Segment Open

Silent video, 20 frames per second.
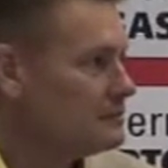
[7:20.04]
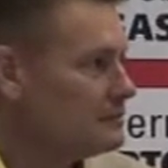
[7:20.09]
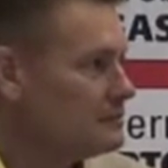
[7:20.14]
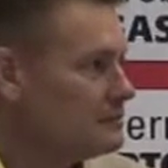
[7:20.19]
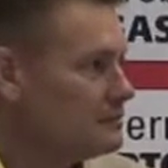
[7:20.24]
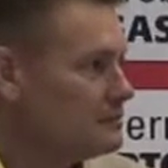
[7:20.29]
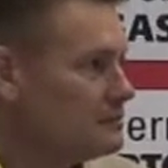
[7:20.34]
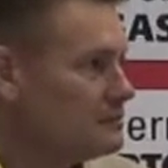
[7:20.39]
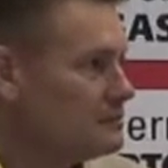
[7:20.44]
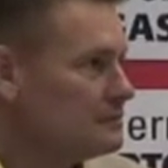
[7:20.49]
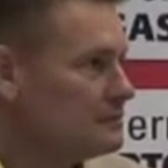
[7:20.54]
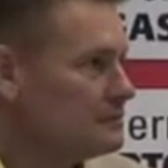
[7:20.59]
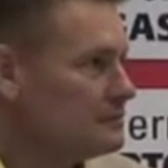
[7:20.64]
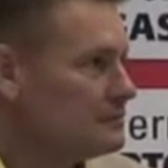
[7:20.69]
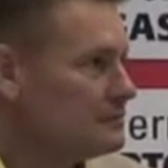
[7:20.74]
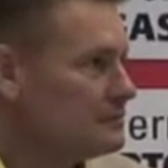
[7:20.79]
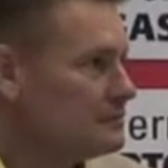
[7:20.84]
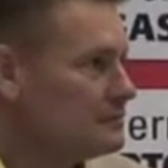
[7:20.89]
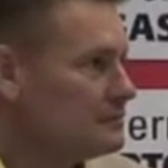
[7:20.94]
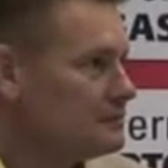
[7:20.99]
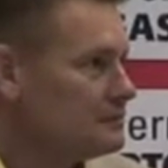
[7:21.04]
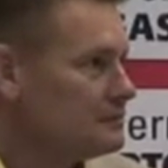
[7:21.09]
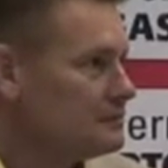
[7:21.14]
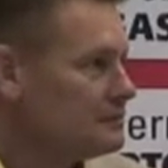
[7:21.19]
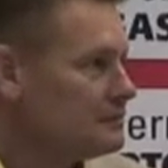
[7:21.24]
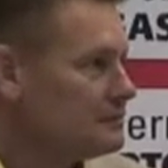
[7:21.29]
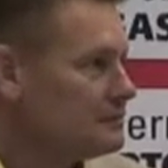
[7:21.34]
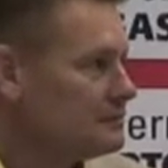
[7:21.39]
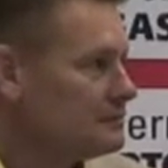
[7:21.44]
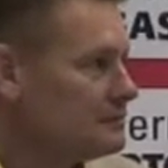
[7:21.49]

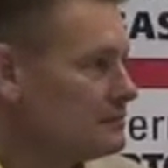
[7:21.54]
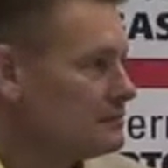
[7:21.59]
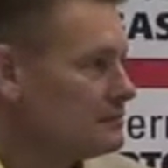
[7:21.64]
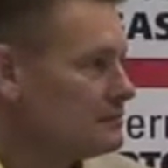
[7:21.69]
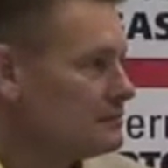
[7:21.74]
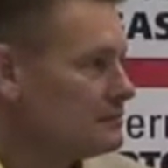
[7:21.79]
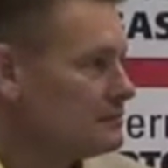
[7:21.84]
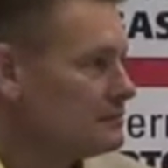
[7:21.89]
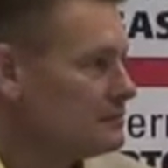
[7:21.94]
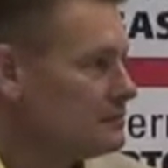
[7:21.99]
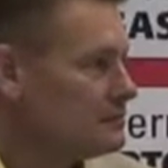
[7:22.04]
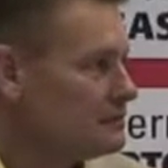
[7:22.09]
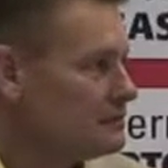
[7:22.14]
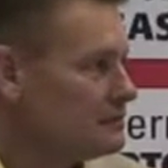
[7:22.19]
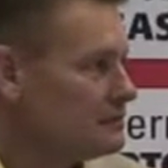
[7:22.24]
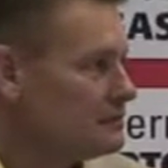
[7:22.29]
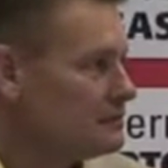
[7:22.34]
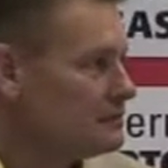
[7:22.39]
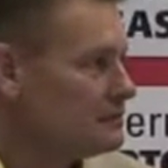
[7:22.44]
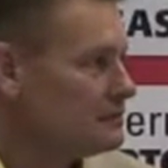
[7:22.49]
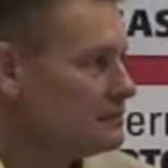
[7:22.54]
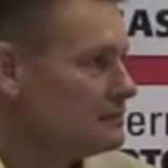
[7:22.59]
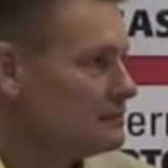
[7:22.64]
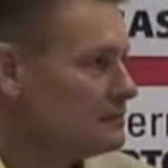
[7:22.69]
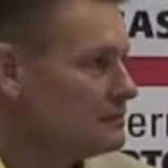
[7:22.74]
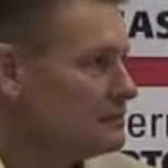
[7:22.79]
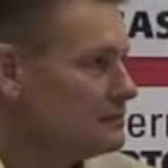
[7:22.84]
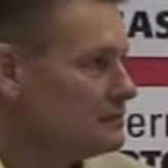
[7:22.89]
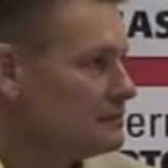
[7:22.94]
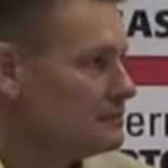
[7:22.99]

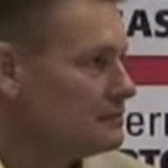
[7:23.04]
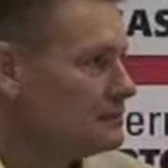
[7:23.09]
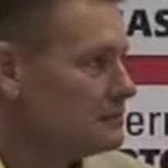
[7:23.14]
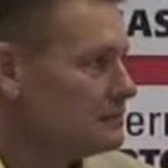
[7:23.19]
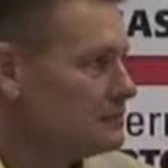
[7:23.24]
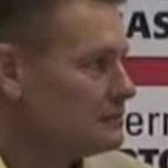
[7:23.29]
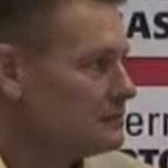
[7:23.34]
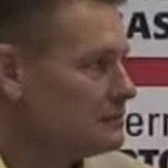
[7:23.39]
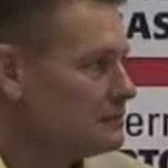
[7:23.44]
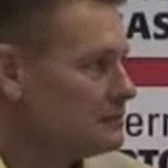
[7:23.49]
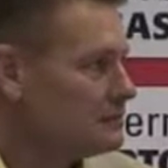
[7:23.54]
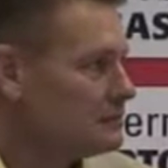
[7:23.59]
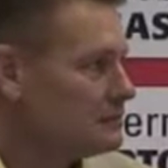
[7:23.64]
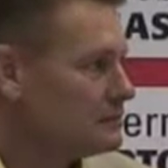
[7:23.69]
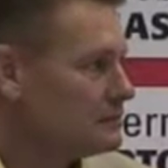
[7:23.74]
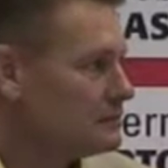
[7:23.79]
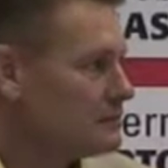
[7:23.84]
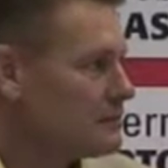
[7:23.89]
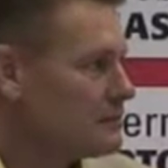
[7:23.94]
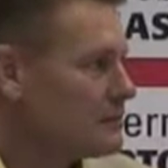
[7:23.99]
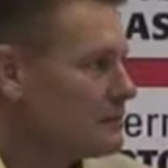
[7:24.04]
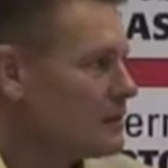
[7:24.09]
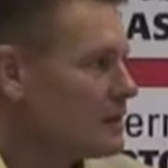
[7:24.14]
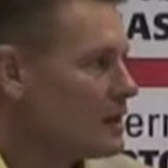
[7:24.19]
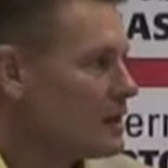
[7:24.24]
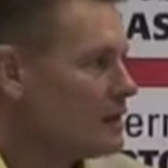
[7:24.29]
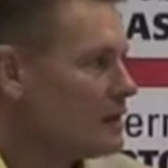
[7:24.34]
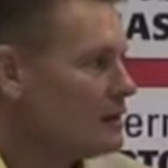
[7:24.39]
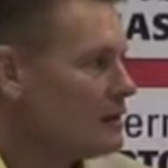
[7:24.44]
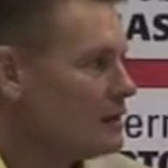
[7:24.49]

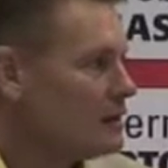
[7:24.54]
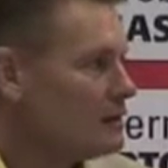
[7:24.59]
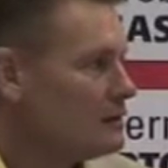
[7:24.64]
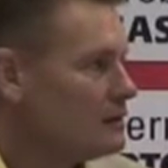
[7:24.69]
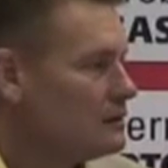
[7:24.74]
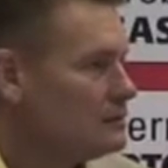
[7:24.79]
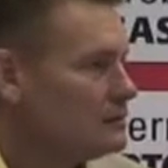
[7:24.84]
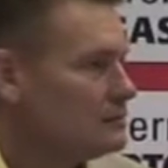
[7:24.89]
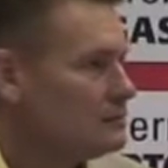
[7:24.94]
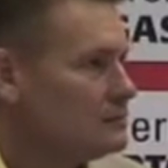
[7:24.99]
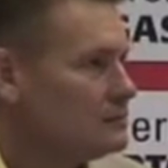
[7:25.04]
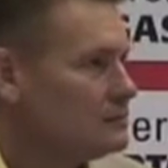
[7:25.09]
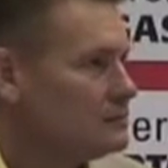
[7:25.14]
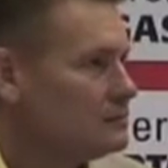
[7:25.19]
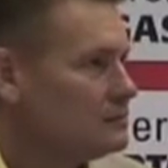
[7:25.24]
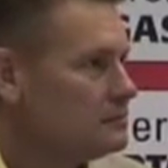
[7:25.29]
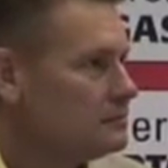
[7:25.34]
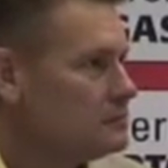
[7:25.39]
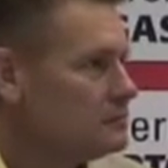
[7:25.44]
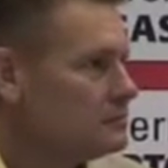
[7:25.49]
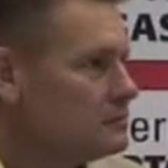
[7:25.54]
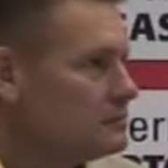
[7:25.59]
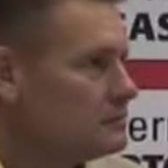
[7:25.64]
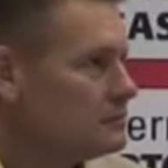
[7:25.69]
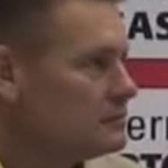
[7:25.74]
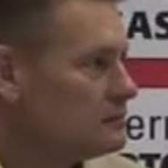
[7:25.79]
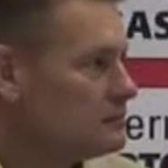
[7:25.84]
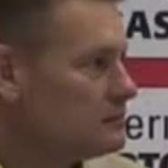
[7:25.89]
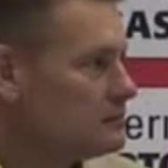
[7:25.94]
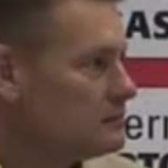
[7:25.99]

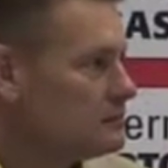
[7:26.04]
No words are spoken by the person on screen.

Segment Closed

__Aim of the task__: Please restate the entries word for word. Skip the pictures.

__Response__:
Silent video, 20 frames per second.
[7:20.04]
[7:20.09]
[7:20.14]
[7:20.19]
[7:20.24]
[7:20.29]
[7:20.34]
[7:20.39]
[7:20.44]
[7:20.49]
[7:20.54]
[7:20.59]
[7:20.64]
[7:20.69]
[7:20.74]
[7:20.79]
[7:20.84]
[7:20.89]
[7:20.94]
[7:20.99]
[7:21.04]
[7:21.09]
[7:21.14]
[7:21.19]
[7:21.24]
[7:21.29]
[7:21.34]
[7:21.39]
[7:21.44]
[7:21.49]

[7:21.54]
[7:21.59]
[7:21.64]
[7:21.69]
[7:21.74]
[7:21.79]
[7:21.84]
[7:21.89]
[7:21.94]
[7:21.99]
[7:22.04]
[7:22.09]
[7:22.14]
[7:22.19]
[7:22.24]
[7:22.29]
[7:22.34]
[7:22.39]
[7:22.44]
[7:22.49]
[7:22.54]
[7:22.59]
[7:22.64]
[7:22.69]
[7:22.74]
[7:22.79]
[7:22.84]
[7:22.89]
[7:22.94]
[7:22.99]

[7:23.04]
[7:23.09]
[7:23.14]
[7:23.19]
[7:23.24]
[7:23.29]
[7:23.34]
[7:23.39]
[7:23.44]
[7:23.49]
[7:23.54]
[7:23.59]
[7:23.64]
[7:23.69]
[7:23.74]
[7:23.79]
[7:23.84]
[7:23.89]
[7:23.94]
[7:23.99]
[7:24.04]
[7:24.09]
[7:24.14]
[7:24.19]
[7:24.24]
[7:24.29]
[7:24.34]
[7:24.39]
[7:24.44]
[7:24.49]

[7:24.54]
[7:24.59]
[7:24.64]
[7:24.69]
[7:24.74]
[7:24.79]
[7:24.84]
[7:24.89]
[7:24.94]
[7:24.99]
[7:25.04]
[7:25.09]
[7:25.14]
[7:25.19]
[7:25.24]
[7:25.29]
[7:25.34]
[7:25.39]
[7:25.44]
[7:25.49]
[7:25.54]
[7:25.59]
[7:25.64]
[7:25.69]
[7:25.74]
[7:25.79]
[7:25.84]
[7:25.89]
[7:25.94]
[7:25.99]

[7:26.04]
No words are spoken by the person on screen.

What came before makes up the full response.